Забери мою боль - стр. 28
— Кати, — спокойно ответил брат.
— Кати? — уточнила Юля. — Значит, она тоже в курсе?
Макс промолчал, а Юле и не нужен был его ответ. Господи, ну какая же она дура, конечно, они все в курсе. Еще бы, Миша ведь так похож на Диму, одно лицо просто. Разве могли Громовы пустить все на самотек и не убедиться, разве могли они оставить все как есть?
— И что дальше? — холодно поинтересовалась Демина. — Поможете ему забрать у меня Мишу? — вздернув нос, Юля упрямо взглянула на Макса. — Ты ведь все еще считаешь его другом, после всего, что было.
— Юль, никто у тебя…
— Нет, Макс, я никогда не спрашивала, но скажи мне, почему, почему, черт тебя дери, ты позволил ему просто уйти, не попрощавшись?
Юлю и раньше тревожил этот вопрос, но задать его она не решалась. А ведь брат и в самом деле ни разу не дал понять, что испытывает к Громову схожие чувства, впрочем, как не дали понять и остальные члены семьи. О Диме, словно все забыли, не было даже упоминания его имени, будто он исчез, растворился, и на этом всё. Нет, Юля не просила его ненавидеть, не просила мстить и искать, просто никак не могла понять: почему.
— Боюсь, не я тебе должен об этом рассказывать.
13. Глава 12
За двенадцать часов до событий в последней главе
Громов искривил губы в усмешке, вдохнул полную грудь воздуха и вышел из машины. Некоторое время они с Максом смотрели друг другу в глаза. Пристально, не отводя взгляда. Когда они виделись в последний раз? Чуть меньше года назад? В тот день Громов попросил больше не приезжать, тогда казалось, что так будет правильно. Дима терпеть не мог слабость, а именно таким он был тогда — слабым, немощным и совершенно беспомощным.
Даже не видя лица друга, его движений, линии поведения, Громов чувствовал чертову жалость в глазах Макса.

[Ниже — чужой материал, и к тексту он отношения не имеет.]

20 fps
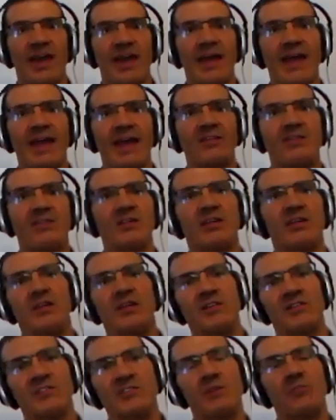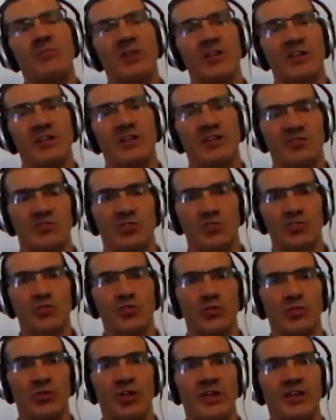And typically a
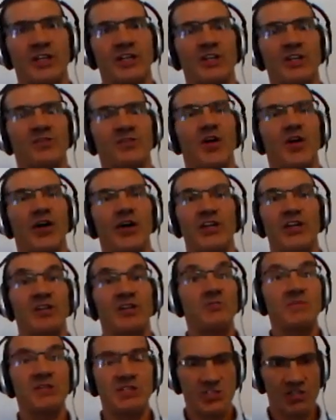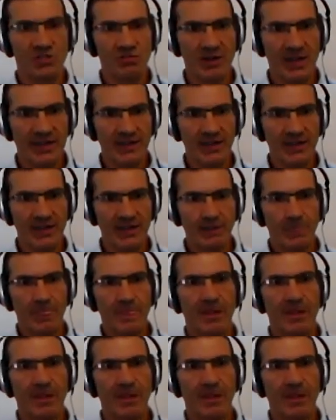school would identify an administrator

И эта жалость убивала. В двадцать восемь он — молодой мужчина — стал калекой, ничтожеством, неспособным даже самостоятельно облегчиться. Не говоря уже о том, что долгие месяцы он видел одну лишь непроглядную, беспросветную тьму.
Сначала он верил, искренне верил, что зрение вернется, ведь он выжил, черт возьми, выжил и остался в своем уме, но время шло, дни перерастали в недели, недели — в месяцы, а надежды безнадежно таяли. В конце концов, он окончательно смирился со своим положением, смирился с бессилием и инвалидностью. Во всяком случае, так было лучше для всех.
Макс вышел из оцепенения первым, поджал губы, сглотнул шумно и сделал шаг к лучшему другу. Последовали крепкие дружеские объятия и скупые мужские слезы скатились из глаз друзей.
— Ладно, хватит, — прохрипел Громов, похлопав друга по плечу. — В дом-то пустишь? — он улыбнулся и кивнул на приоткрытую калитку в воротах.
— Пойдем, — кивнул Макс, не задавая вопросов.
— Катя?
— Их нет, они на даче, у родителей.
«У родителей».
Сколько он их не видел? Не позволял, даже мысленно не допускал встречи. Матери не стоило видеть его таким, да и отцу, впрочем, тоже. Они рвались, конечно, мать наверняка сходила с ума, но так было нужно. Видеть, как твой ребенок медленно превращается в ни на что не способный овощ… Дима этого не хотел. Мать с отцом, конечно, не смирились, во всяком случае, не сразу, они приезжали, топтались за закрытой дверью и каждый раз уезжали ни с чем. Лишь однажды Дима сдался, потому что слышать слезы матери стало невыносимо.